Tae-Kyun Kim is a Lecturer in the computer vision and learning at the Imperial College London, UK, since 2010. He obtained his Ph.D. from University of Cambridge in 2007 and was a research fellow of Sidney Sussex College in Cambridge during 2007–2010. His research interests span various topics including: object recognition, tracking, face recognition and surveillance, action/gesture recognition and semantic image segmentation and reconstruction. He has co-authored over 40 journal and conference papers, 6 MPEG7 standard documents and 17 international patents. His co-authored algorithm is an international standard of MPEG-7 ISO/IEC for face image retrieval.

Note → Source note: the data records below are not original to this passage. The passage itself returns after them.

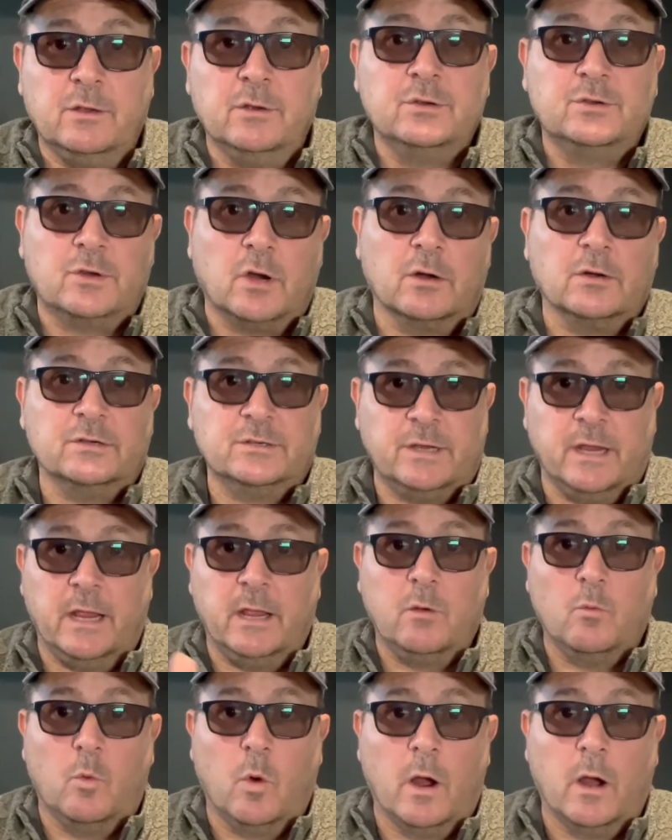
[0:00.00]
you start
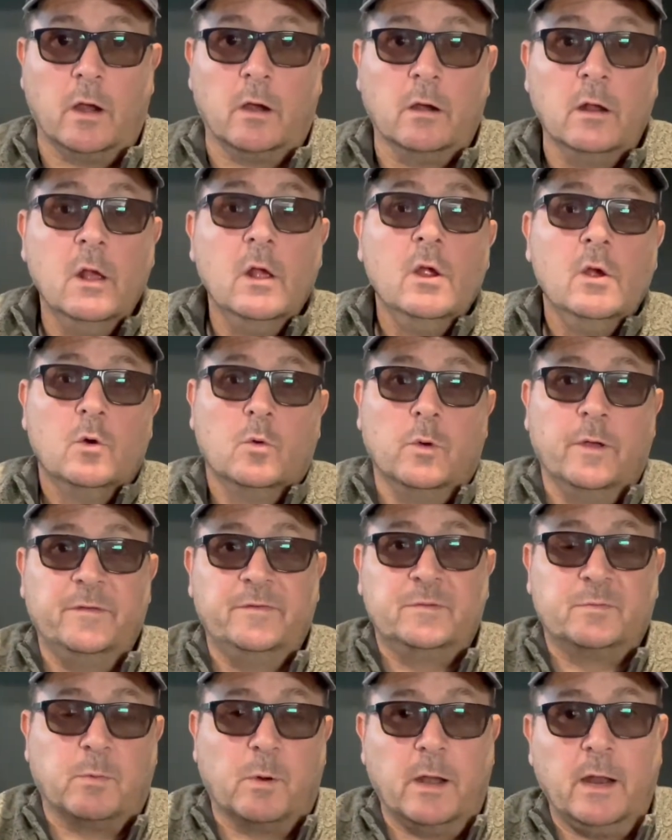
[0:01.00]
seeing where
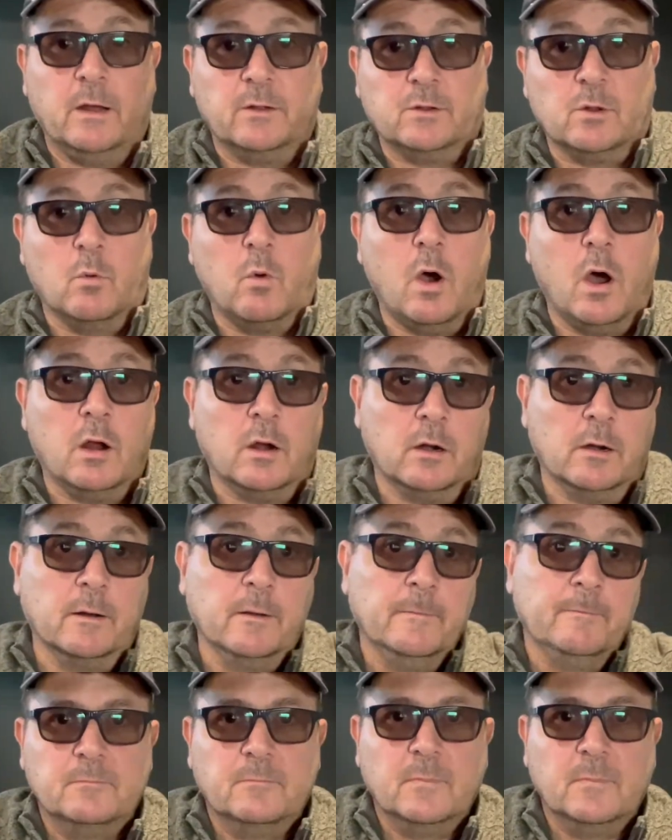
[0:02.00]
we've spread out the water.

Yiannis Demiris is a Reader of Imperial College London. His research interests include assistive robotics, multi-robot systems, robot human interaction and learning by demonstration. Dr. Demiris’ research is funded by the UK’s Engineering and Physical Sciences Research Council (EPSRC), the Royal Society, BAE Systems, and the EU FP7 program through projects ALIZ-E and EFAA, both addressing novel machine learning approaches to human–robot interaction. Dr. Yiannis Demiris has guest edited special issues of the IEEE Transactions on SMC-B specifically on Learning by Observation, Demonstration, and Imitation, and of the Adaptive Behavior Journal on Developmental Robotics. He has organized six international workshops on Robot Learning, BioInspired Machine Learning, Epigenetic Robotics, and Imitation in Animals and Artifacts (AISB), was the chair of the IEEE International Conference on Development and Learning (ICDL) for 2007, as well as the program chair of the ACM/IEEE International Conference on Human–Robot Interaction (HRI) 2008. in 2012 he received the Rector’s award for Teaching Excellence, and the Faculty of Engineering Award for Excellence in Engineering Education. He is a Senior Member of IEEE, and a member of the Institute of Engineering & Technology of Britain (IET).